Adolf Antrich

Personal information
- Date of birth: 8 December 1940
- Place of birth: Leoben, Reichsgau Steiermark, Nazi Germany
- Date of death: 28 August 2024 (aged 83)
- Position: Goalkeeper

Senior career*
- Years: Team / Apps / (Gls)
- WSV Donawitz
- –1967: Kapfenberger SV
- 1967–1969: Schwarz-Weiß Bregenz / 28 / (0)
- 1969–1970: Austria Klagenfurt / 29 / (0)
- 1970–1971: Austria Salzburg / 30 / (0)
- 1971–1975: Rapid Wien / 61 / (0)
- 1975–1977: Donawitzer SV Alpine

International career
- 1971: Austria / 2 / (0)

= Adolf Antrich =

Austrian footballer (1940–2024)

Adolf Antrich (8 December 1940 – 28 August 2024) was an Austrian footballer who played as a goalkeeper. He made two appearances for the Austria national team in 1971.

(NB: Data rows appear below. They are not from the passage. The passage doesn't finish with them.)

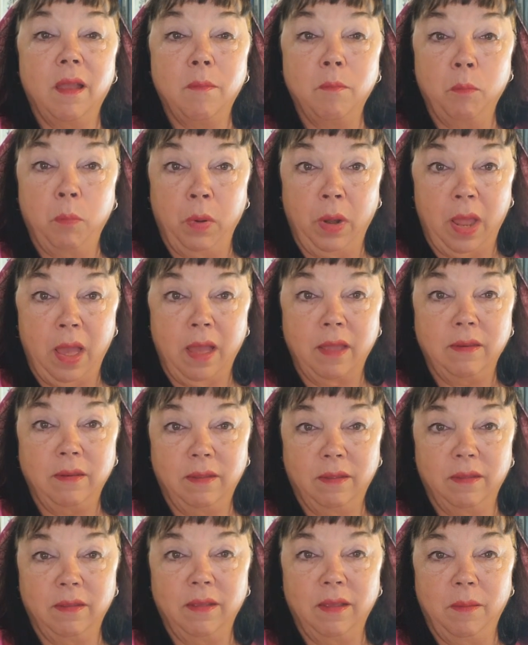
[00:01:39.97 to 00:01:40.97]

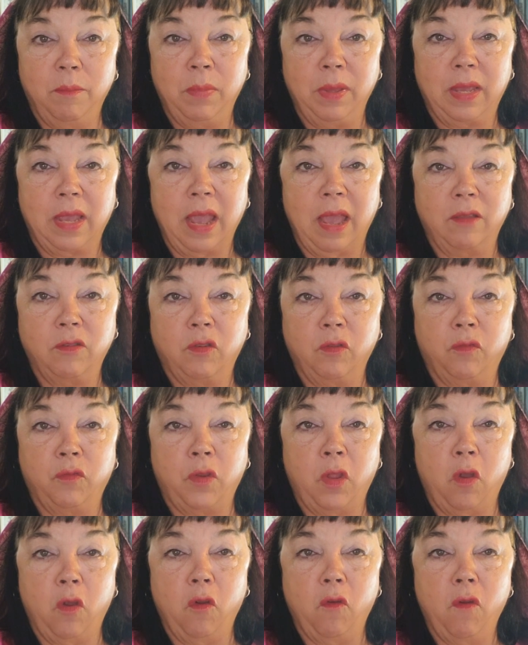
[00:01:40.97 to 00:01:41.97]
Blood began to
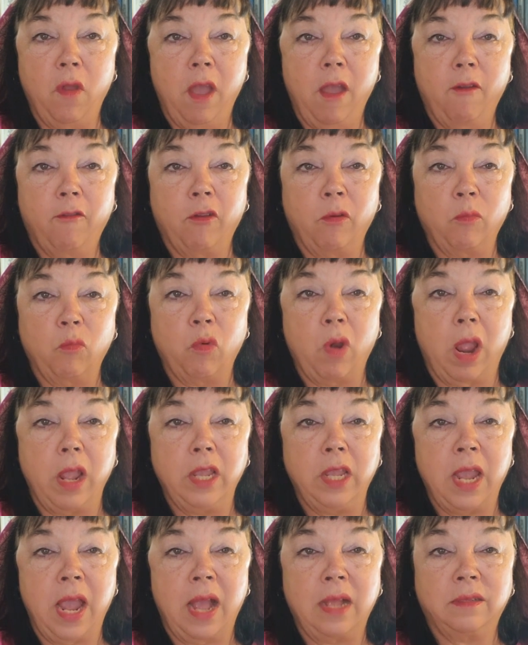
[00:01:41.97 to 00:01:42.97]
flow from
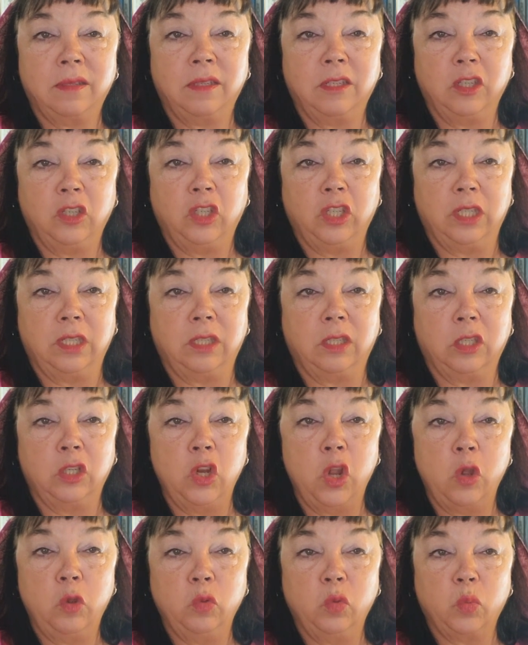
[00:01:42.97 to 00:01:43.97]
Yazdegerd's
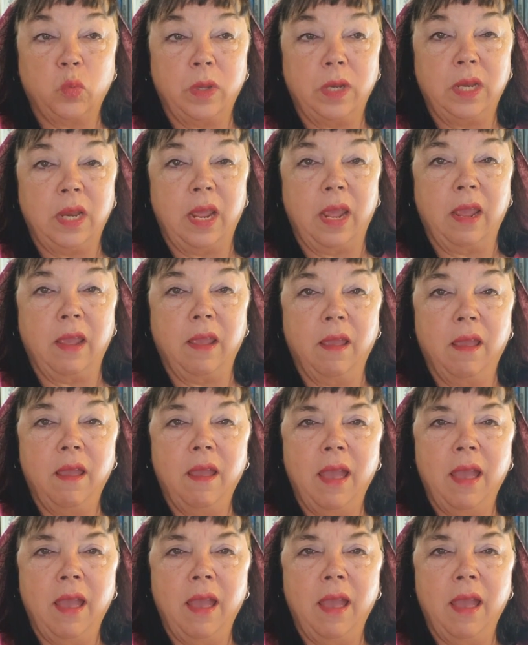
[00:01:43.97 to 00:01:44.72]
nose one day,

Antrich played five seasons of club football for Kapfenberger SV before joining Rapid Wien late in his career, where he won the 1971–72 Austrian Cup. While playing for Rapid, Antrich had a streak of 784 minutes without conceding a goal, the seventh longest in the history of the Austrian Bundesliga as of August 2012.

Antrich died on 28 August 2024, at the age of 83.